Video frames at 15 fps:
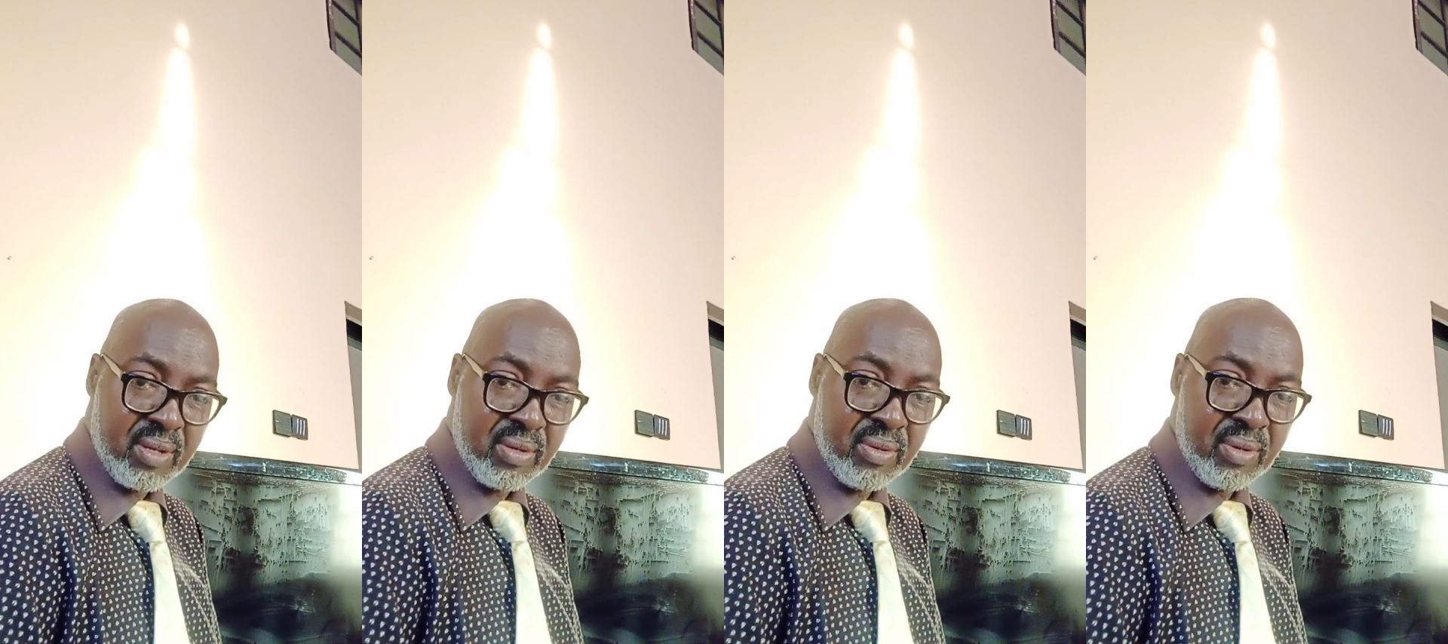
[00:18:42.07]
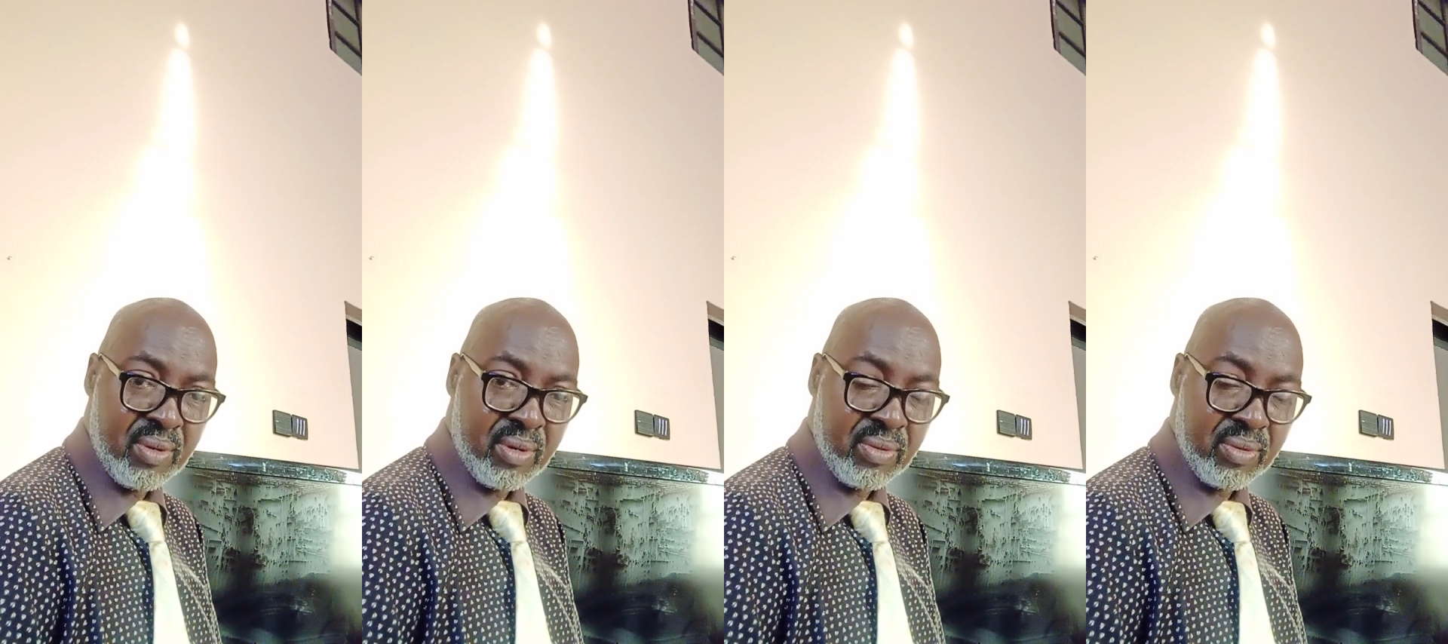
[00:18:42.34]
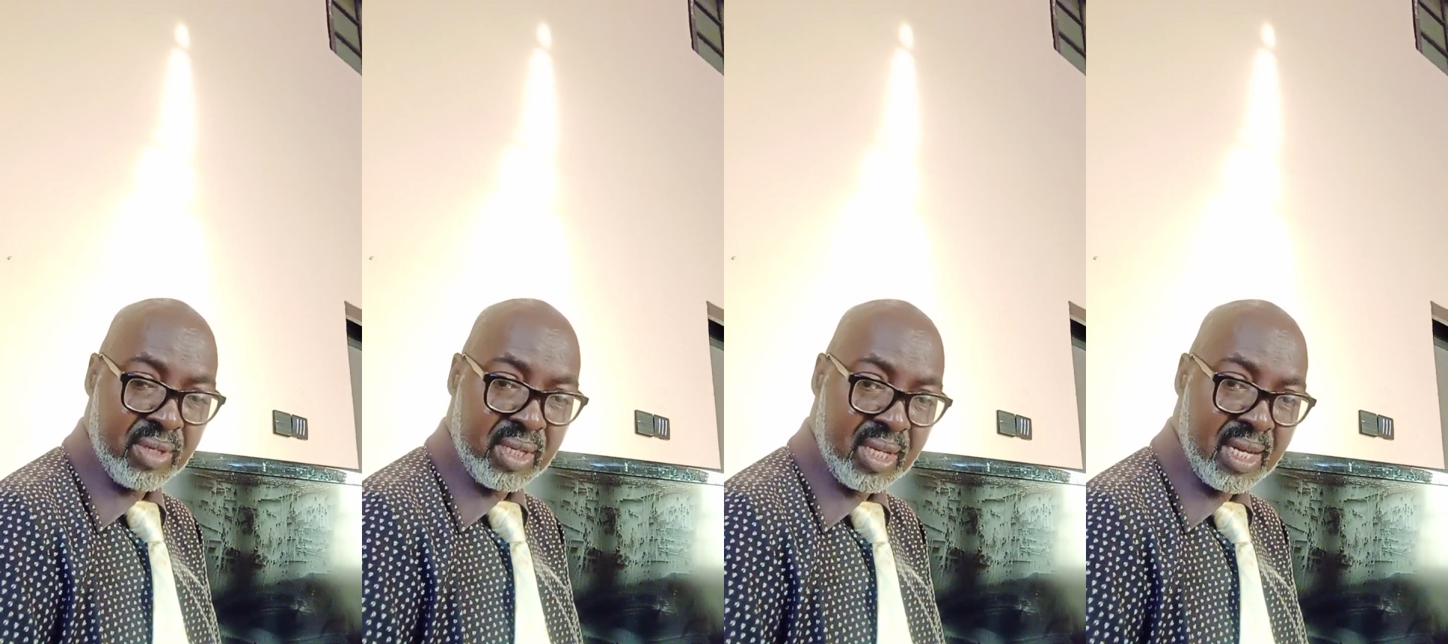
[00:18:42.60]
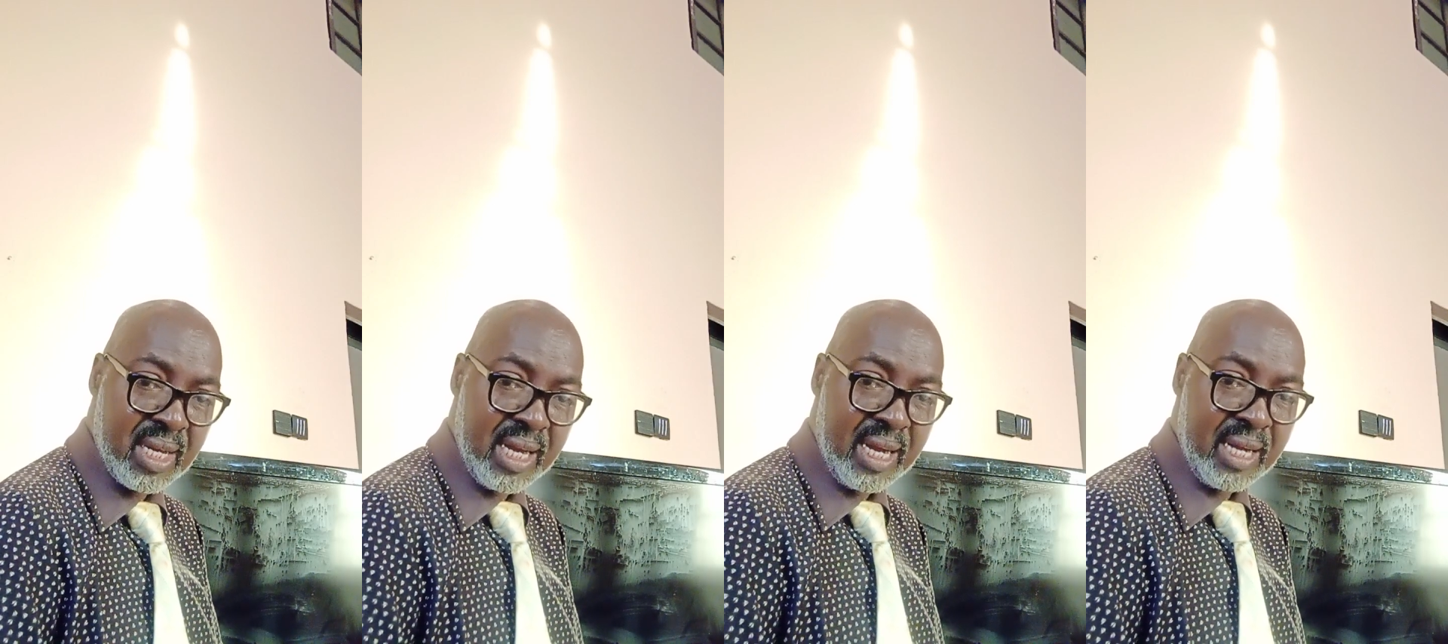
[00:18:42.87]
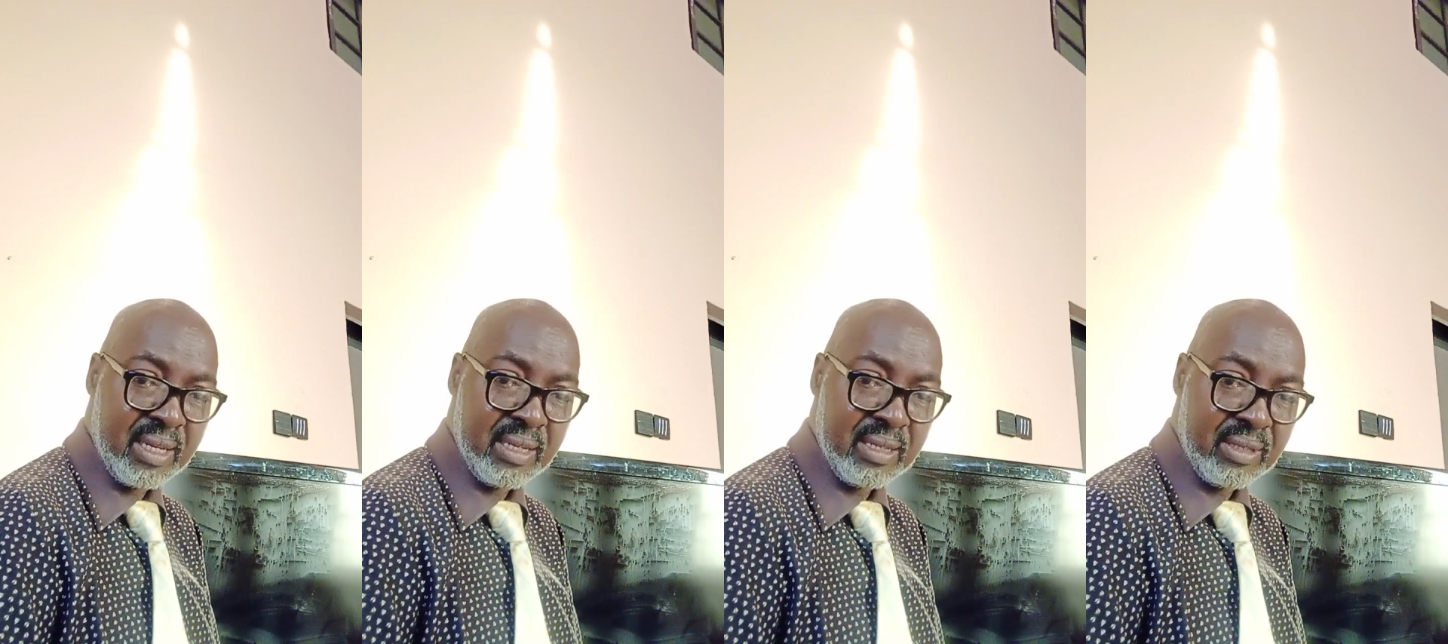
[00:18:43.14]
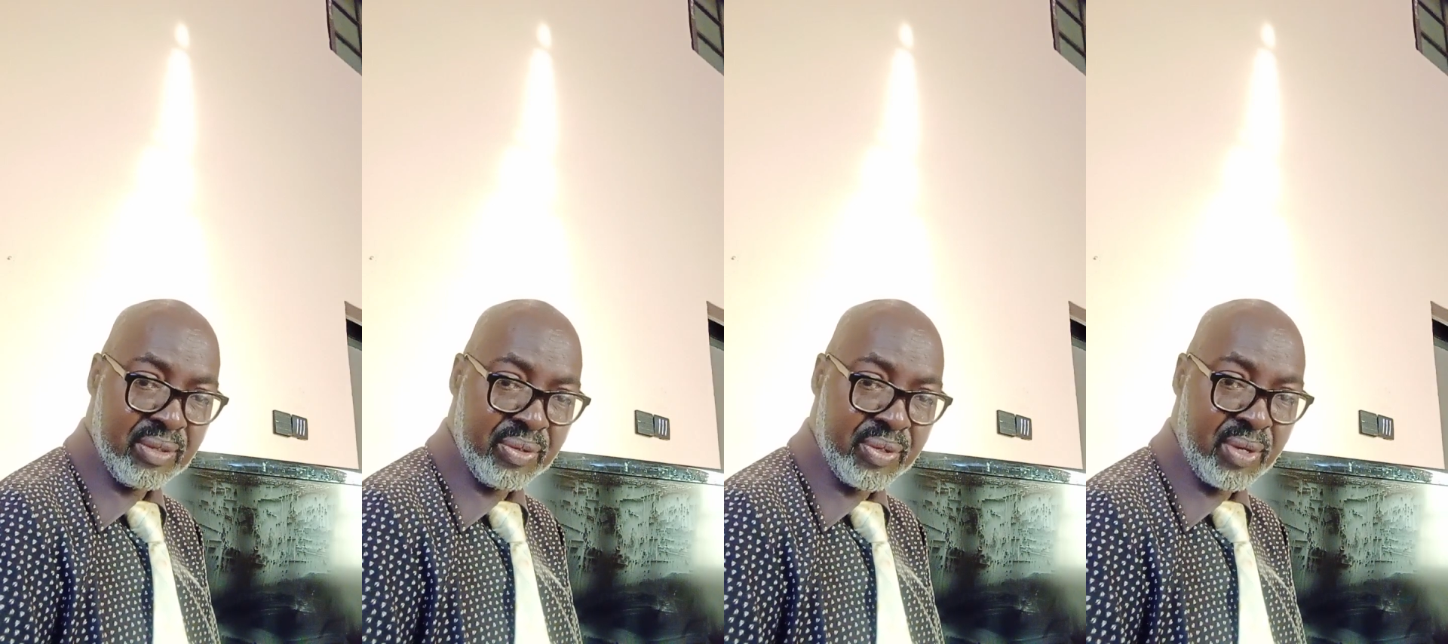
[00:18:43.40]
You take
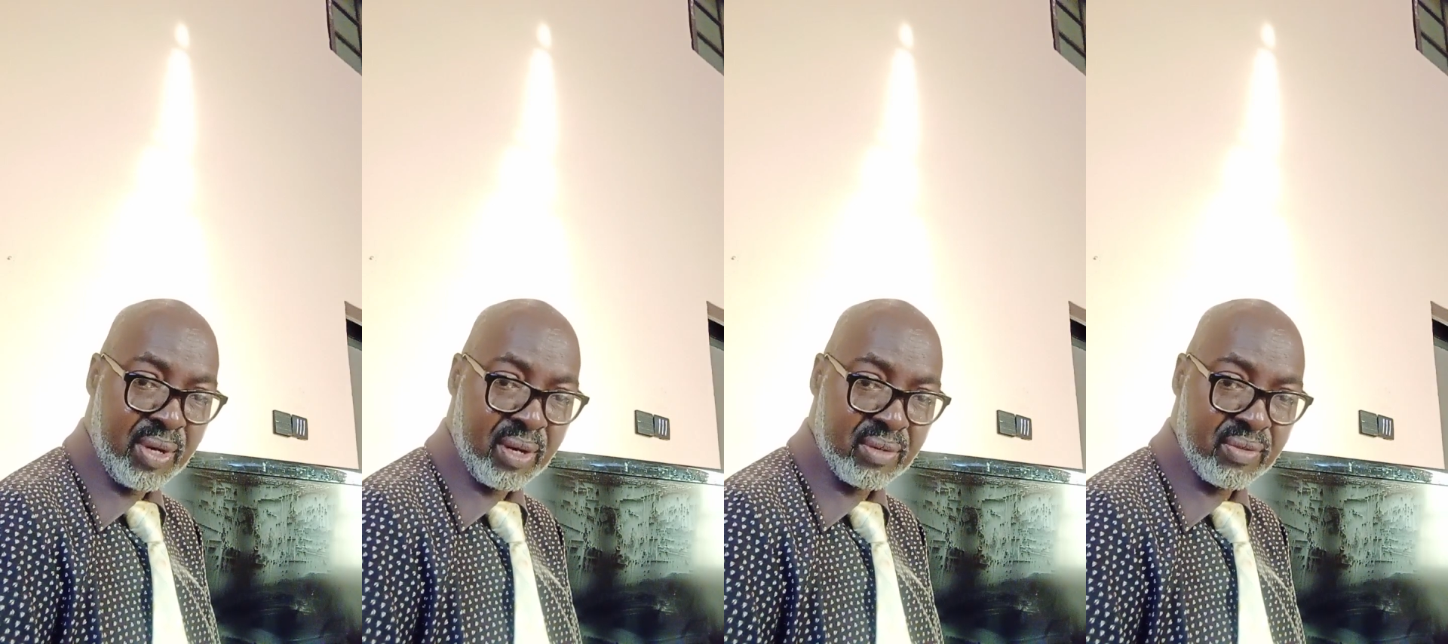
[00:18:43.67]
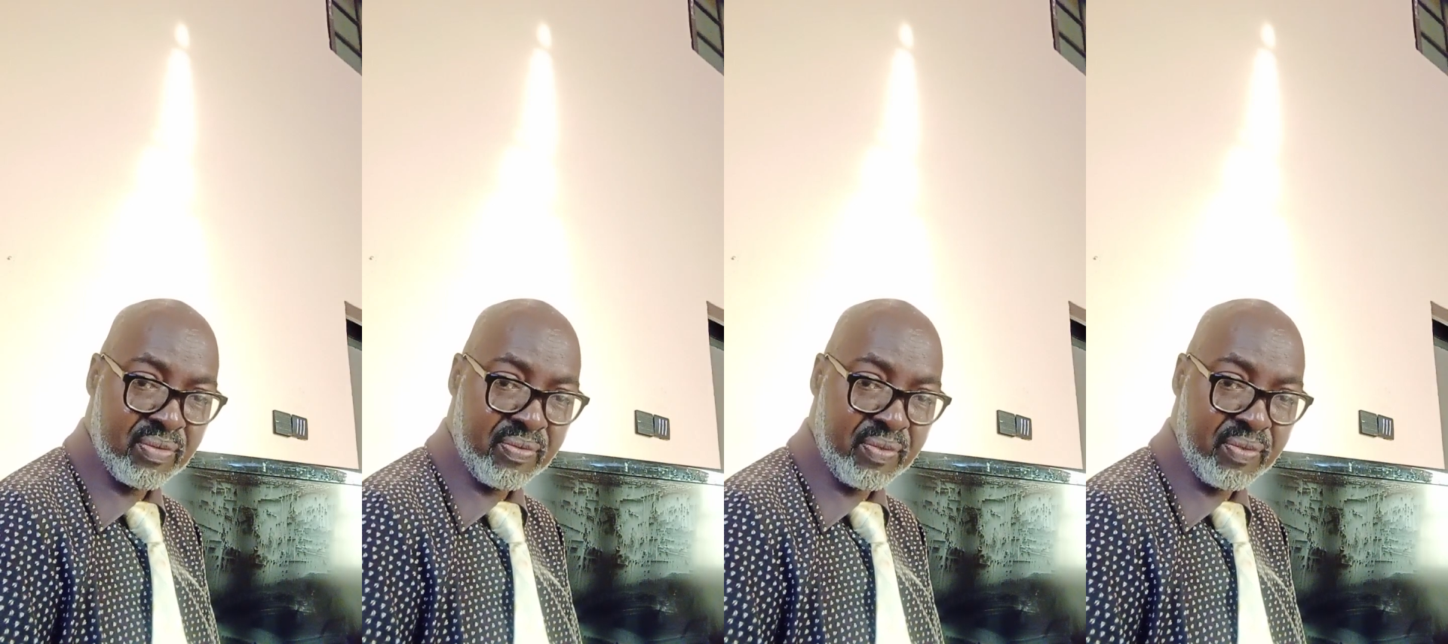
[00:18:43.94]
drugs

—————

» **Problem description**: Reproduce the entries above without change, omitting all pictures.

» **Exercise output**:
Video frames at 15 fps:
[00:18:42.07]
[00:18:42.34]
[00:18:42.60]
[00:18:42.87]
[00:18:43.14]
[00:18:43.40]
You take
[00:18:43.67]
[00:18:43.94]
drugs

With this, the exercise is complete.